== Segment start ==

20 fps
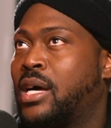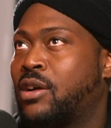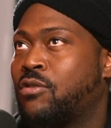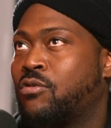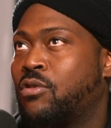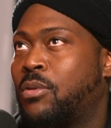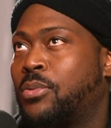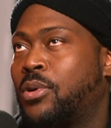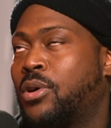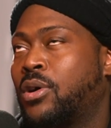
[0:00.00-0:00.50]
I
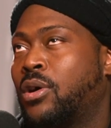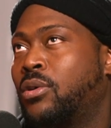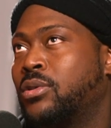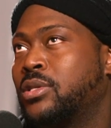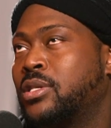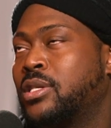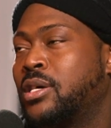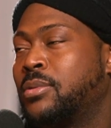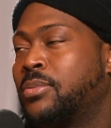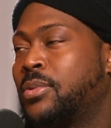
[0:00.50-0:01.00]
grew up on
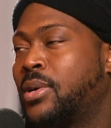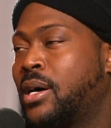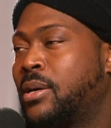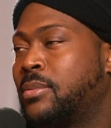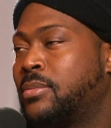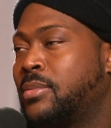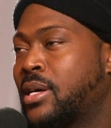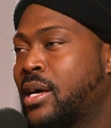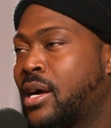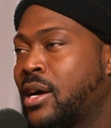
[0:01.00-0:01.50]
golden hip
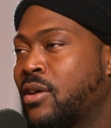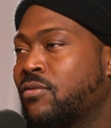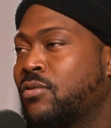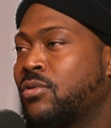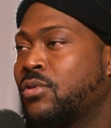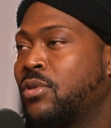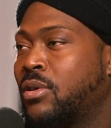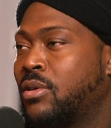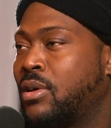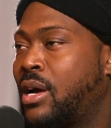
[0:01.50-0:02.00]
hop. Like I
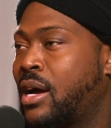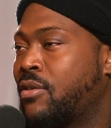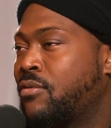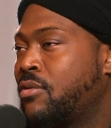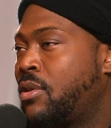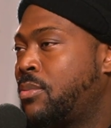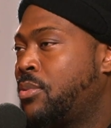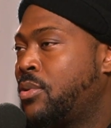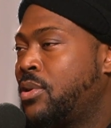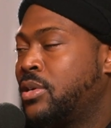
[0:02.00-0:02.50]

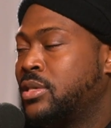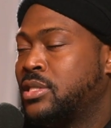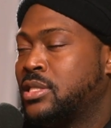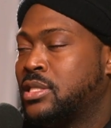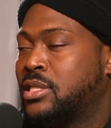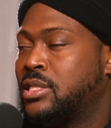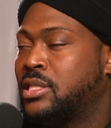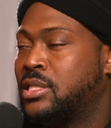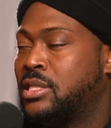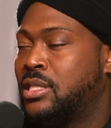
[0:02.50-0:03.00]
grew up on
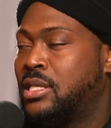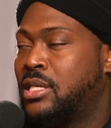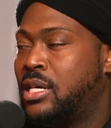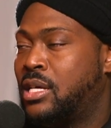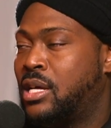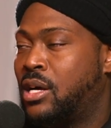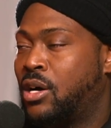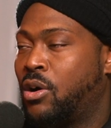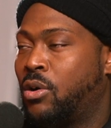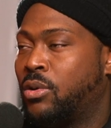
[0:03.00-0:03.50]
just
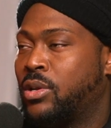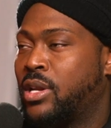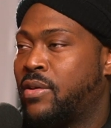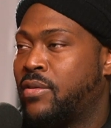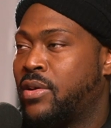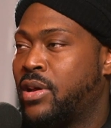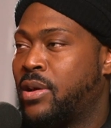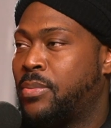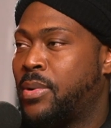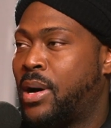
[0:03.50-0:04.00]
a golden
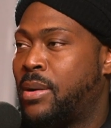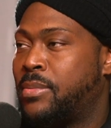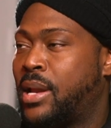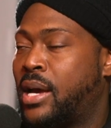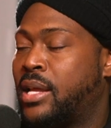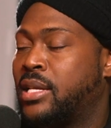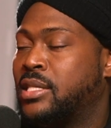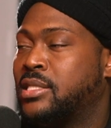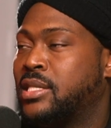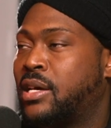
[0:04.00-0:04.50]
era hip hop,
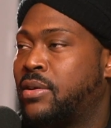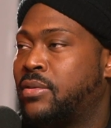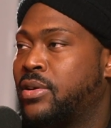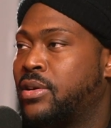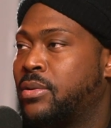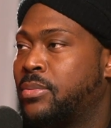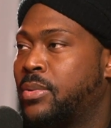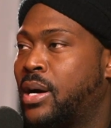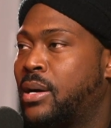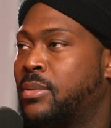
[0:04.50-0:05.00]
90s
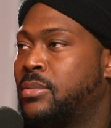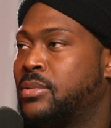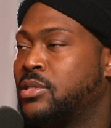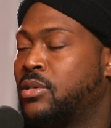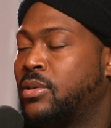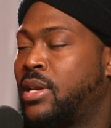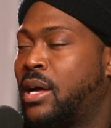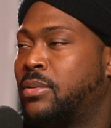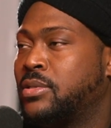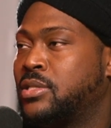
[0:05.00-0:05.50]
era hip hop.
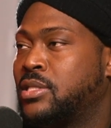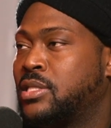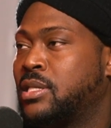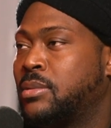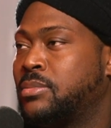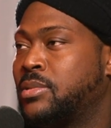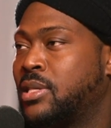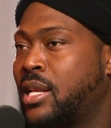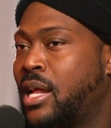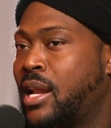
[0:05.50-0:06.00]
So that was just
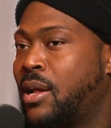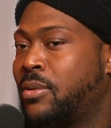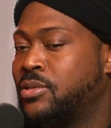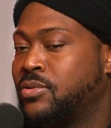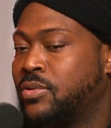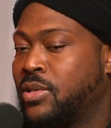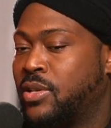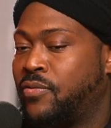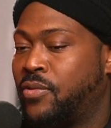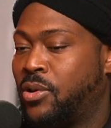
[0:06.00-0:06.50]
something that I
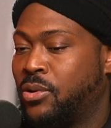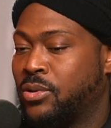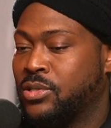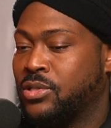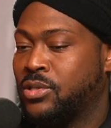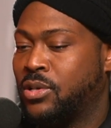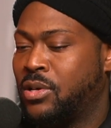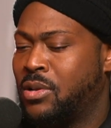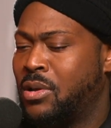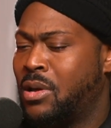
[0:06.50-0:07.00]
was really
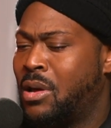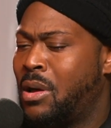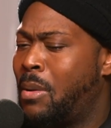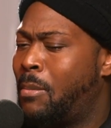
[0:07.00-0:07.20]
focused on.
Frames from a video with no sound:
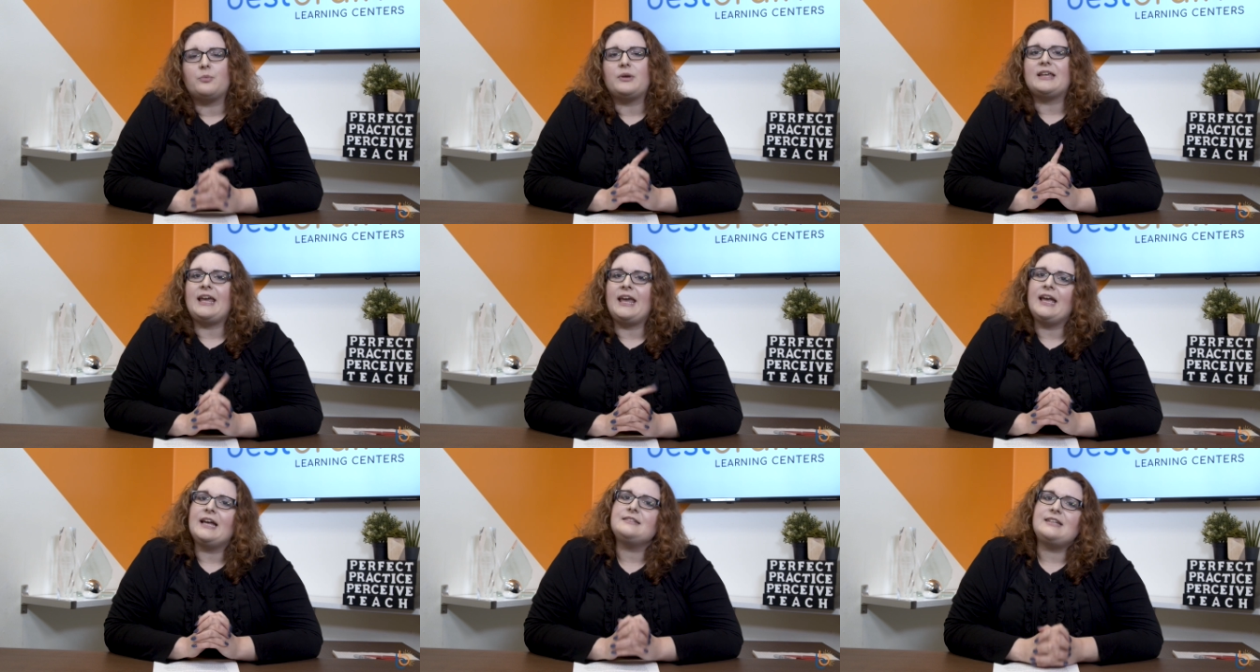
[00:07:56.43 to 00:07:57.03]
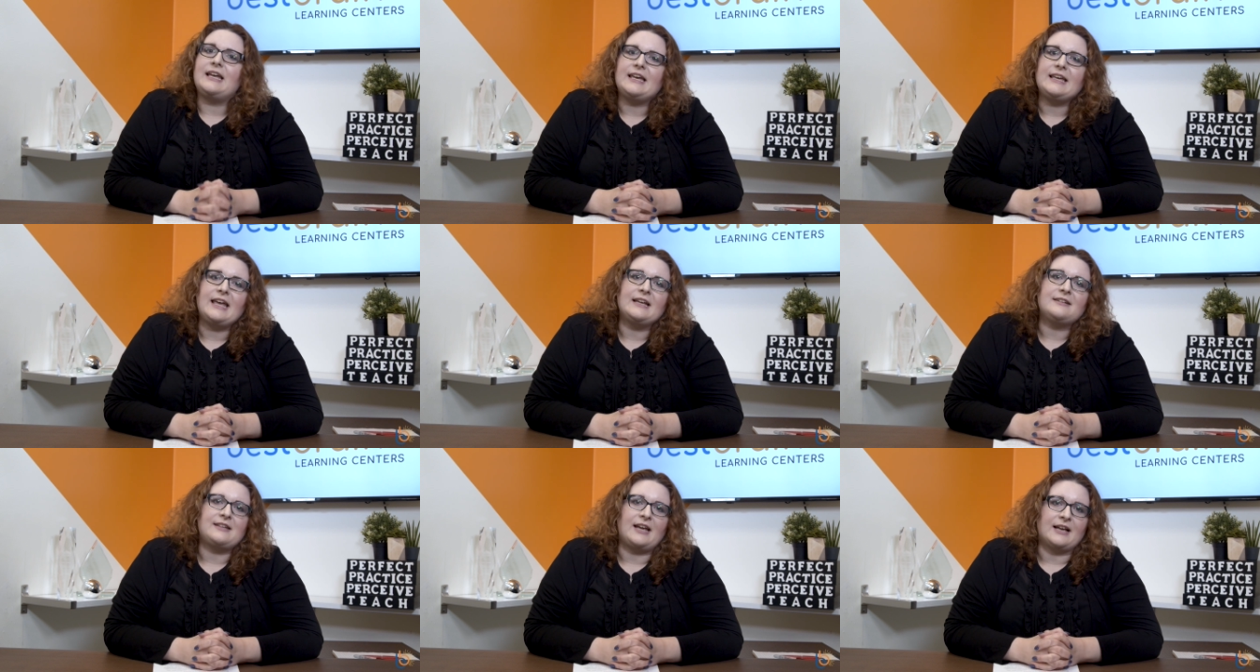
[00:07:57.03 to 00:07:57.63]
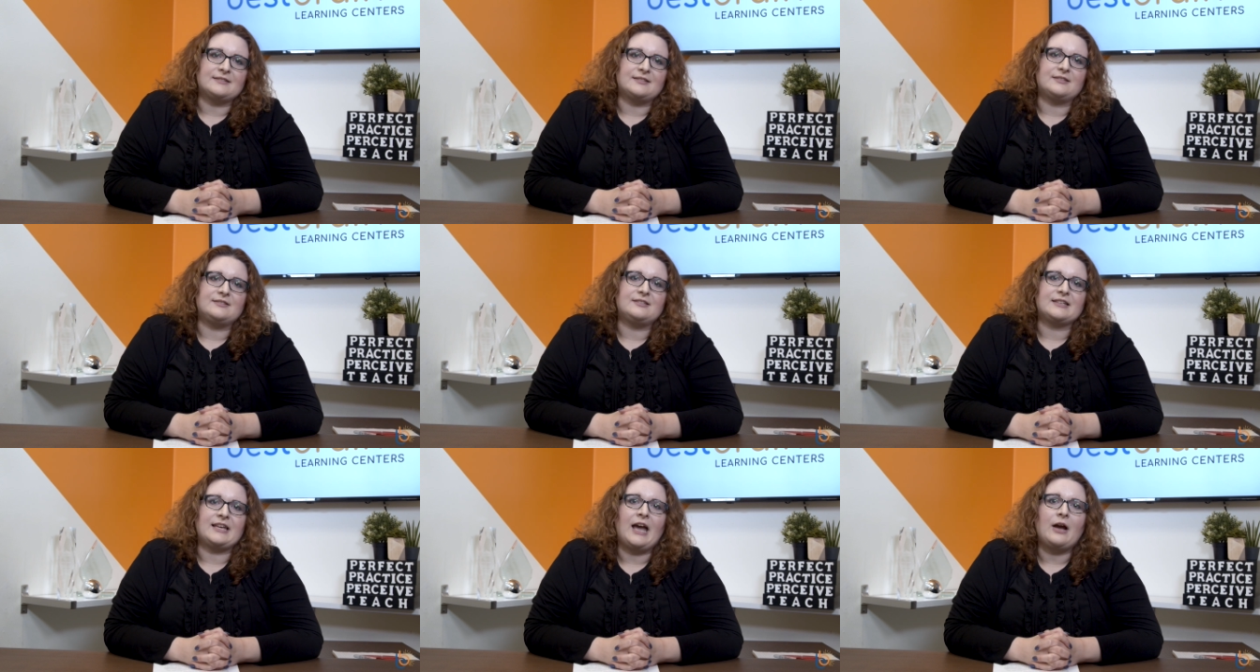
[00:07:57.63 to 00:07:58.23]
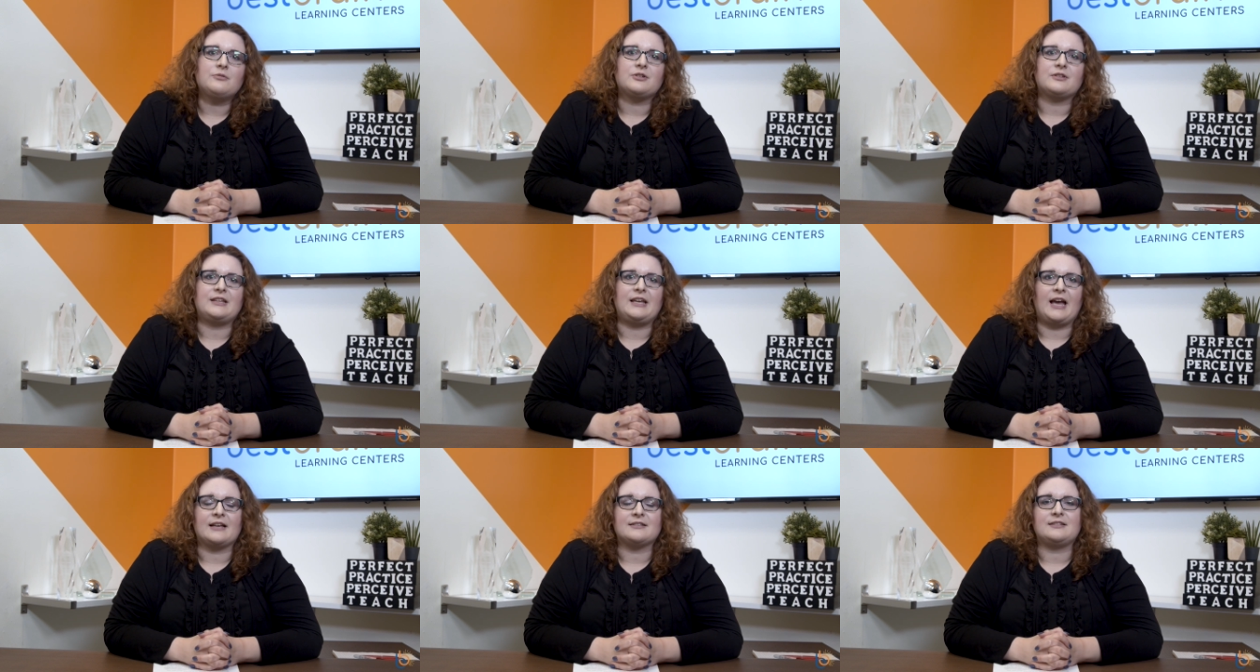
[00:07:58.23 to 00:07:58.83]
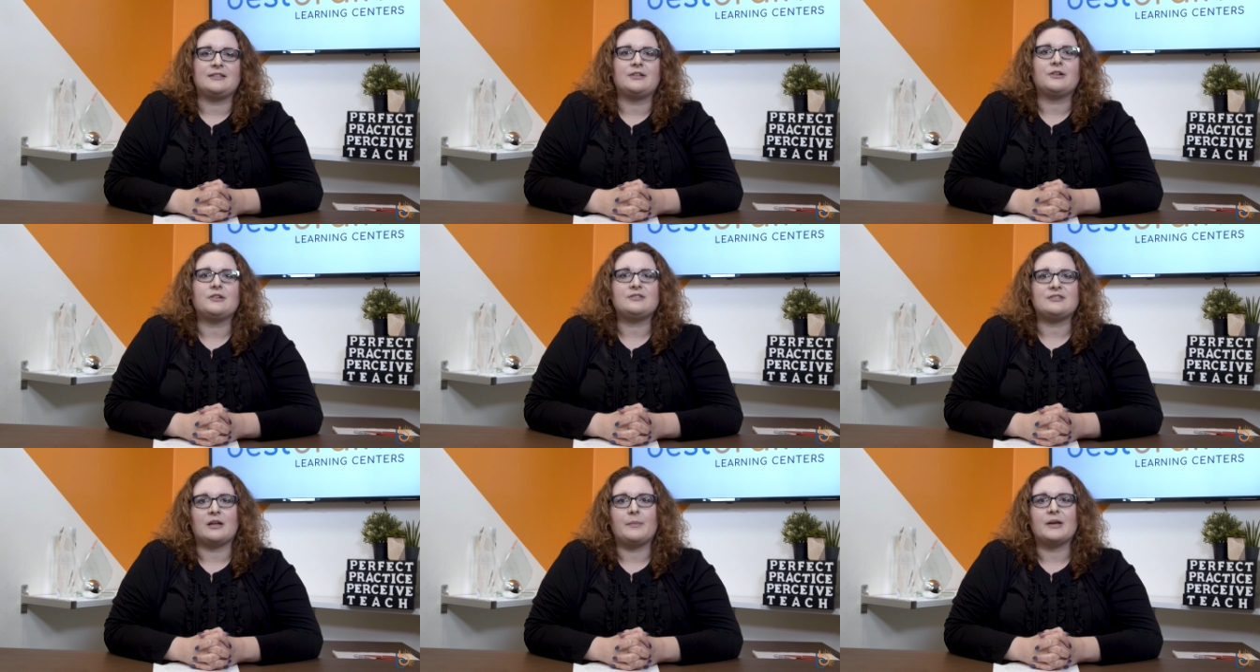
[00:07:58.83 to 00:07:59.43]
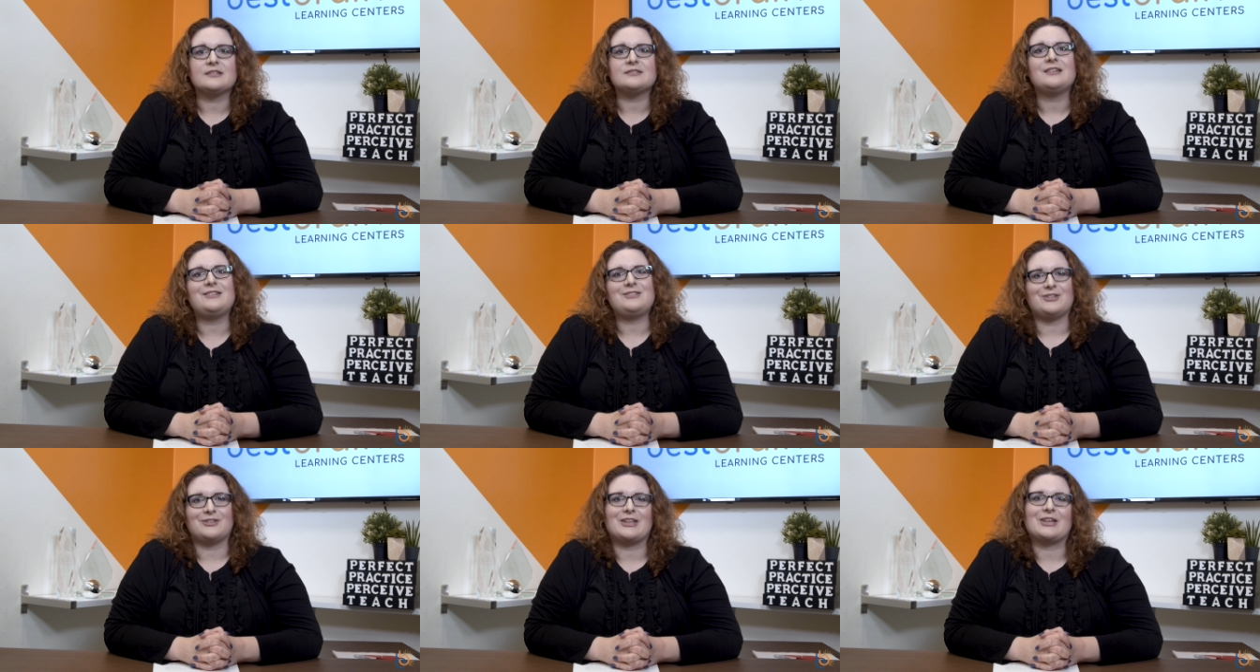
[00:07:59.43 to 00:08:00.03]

we can take antacids to counter the acid in our stomachs until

== Segment end ==

■ **Activity**: Retype all the data exactly. Omit pictures.

■ **Answer to the problem**:
20 fps
[0:00.00-0:00.50]
I
[0:00.50-0:01.00]
grew up on
[0:01.00-0:01.50]
golden hip
[0:01.50-0:02.00]
hop. Like I
[0:02.00-0:02.50]

[0:02.50-0:03.00]
grew up on
[0:03.00-0:03.50]
just
[0:03.50-0:04.00]
a golden
[0:04.00-0:04.50]
era hip hop,
[0:04.50-0:05.00]
90s
[0:05.00-0:05.50]
era hip hop.
[0:05.50-0:06.00]
So that was just
[0:06.00-0:06.50]
something that I
[0:06.50-0:07.00]
was really
[0:07.00-0:07.20]
focused on.
Frames from a video with no sound:
[00:07:56.43 to 00:07:57.03]
[00:07:57.03 to 00:07:57.63]
[00:07:57.63 to 00:07:58.23]
[00:07:58.23 to 00:07:58.83]
[00:07:58.83 to 00:07:59.43]
[00:07:59.43 to 00:08:00.03]

we can take antacids to counter the acid in our stomachs until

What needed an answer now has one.